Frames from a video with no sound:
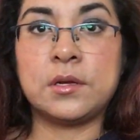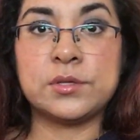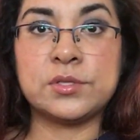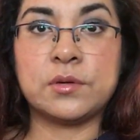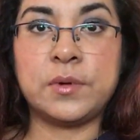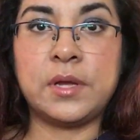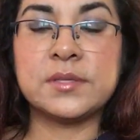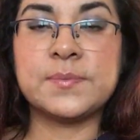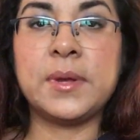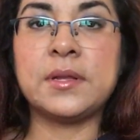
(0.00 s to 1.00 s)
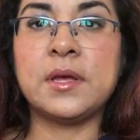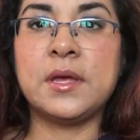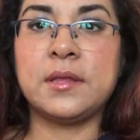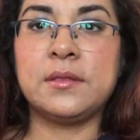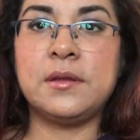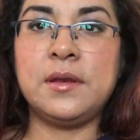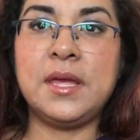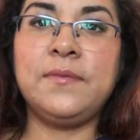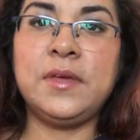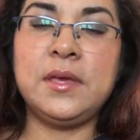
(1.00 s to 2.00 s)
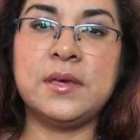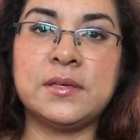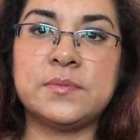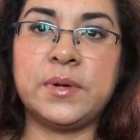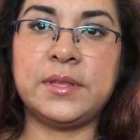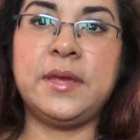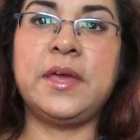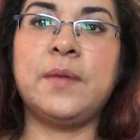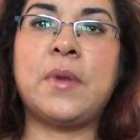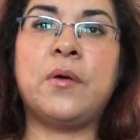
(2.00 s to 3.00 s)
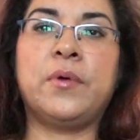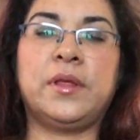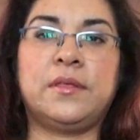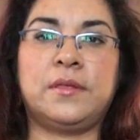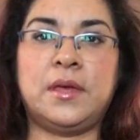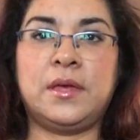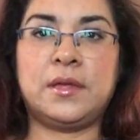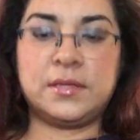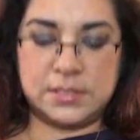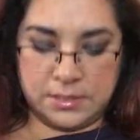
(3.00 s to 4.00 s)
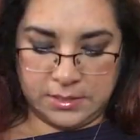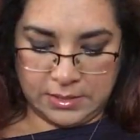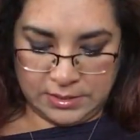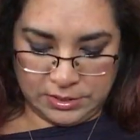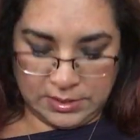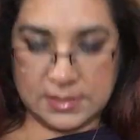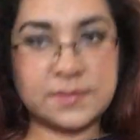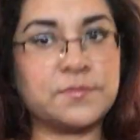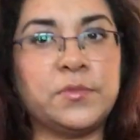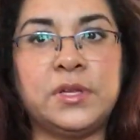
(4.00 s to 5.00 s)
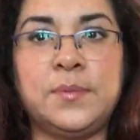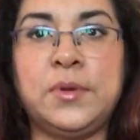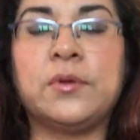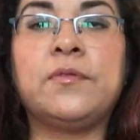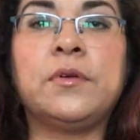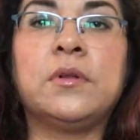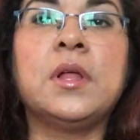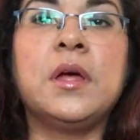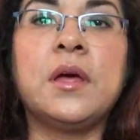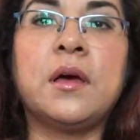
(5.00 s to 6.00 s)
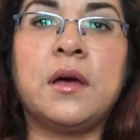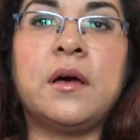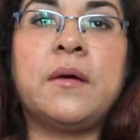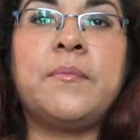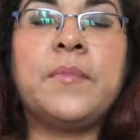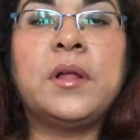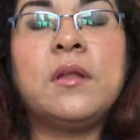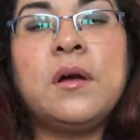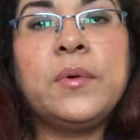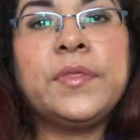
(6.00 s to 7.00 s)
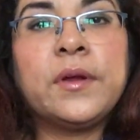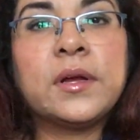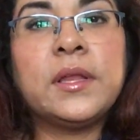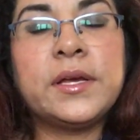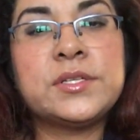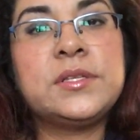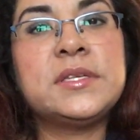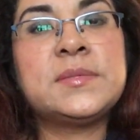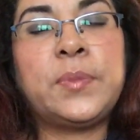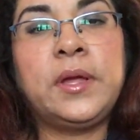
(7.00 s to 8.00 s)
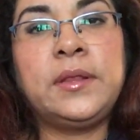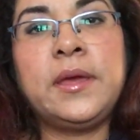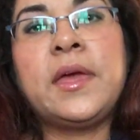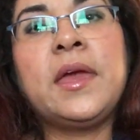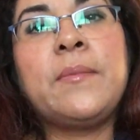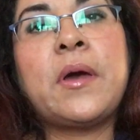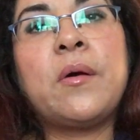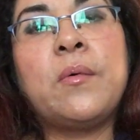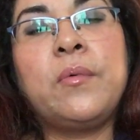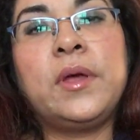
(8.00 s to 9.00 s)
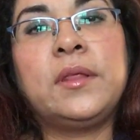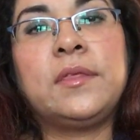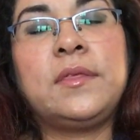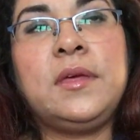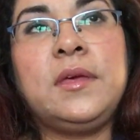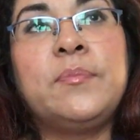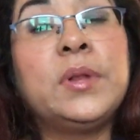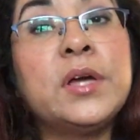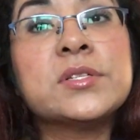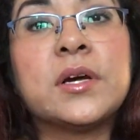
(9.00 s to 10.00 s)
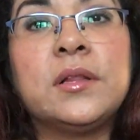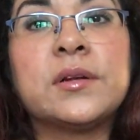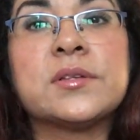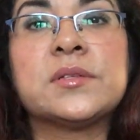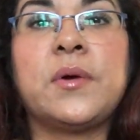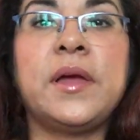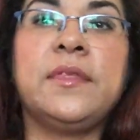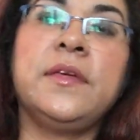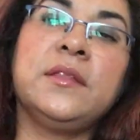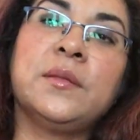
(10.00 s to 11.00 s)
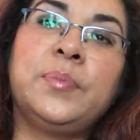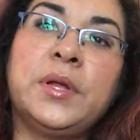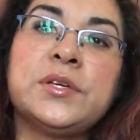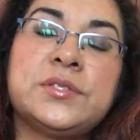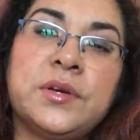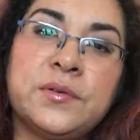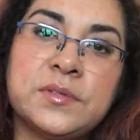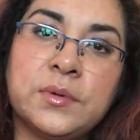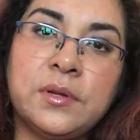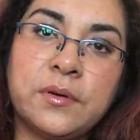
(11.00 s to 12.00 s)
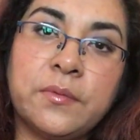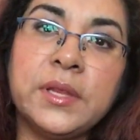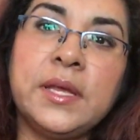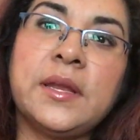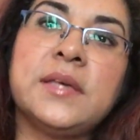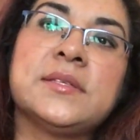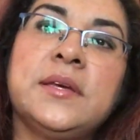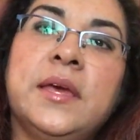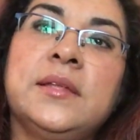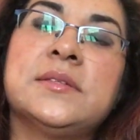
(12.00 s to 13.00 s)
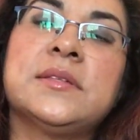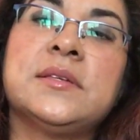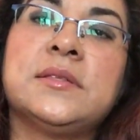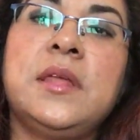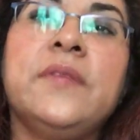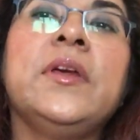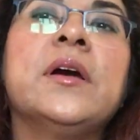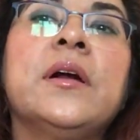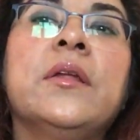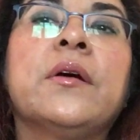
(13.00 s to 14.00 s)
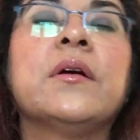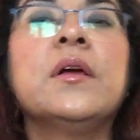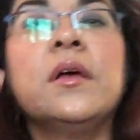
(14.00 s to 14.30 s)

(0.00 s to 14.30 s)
not sure what else, but the navy is what they came out with, and it's just really beautiful. Um, along with their collection this spring, they came out with the blush colors, so I think the blush tones would look really nice against this navy color.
§
● WHAT YOU WILL DO: Once the pictures are removed, set down what remains of the entries above exactly.

● RESPONSE BOX:
Frames from a video with no sound:
(0.00 s to 1.00 s)
(1.00 s to 2.00 s)
(2.00 s to 3.00 s)
(3.00 s to 4.00 s)
(4.00 s to 5.00 s)
(5.00 s to 6.00 s)
(6.00 s to 7.00 s)
(7.00 s to 8.00 s)
(8.00 s to 9.00 s)
(9.00 s to 10.00 s)
(10.00 s to 11.00 s)
(11.00 s to 12.00 s)
(12.00 s to 13.00 s)
(13.00 s to 14.00 s)
(14.00 s to 14.30 s)

(0.00 s to 14.30 s)
not sure what else, but the navy is what they came out with, and it's just really beautiful. Um, along with their collection this spring, they came out with the blush colors, so I think the blush tones would look really nice against this navy color.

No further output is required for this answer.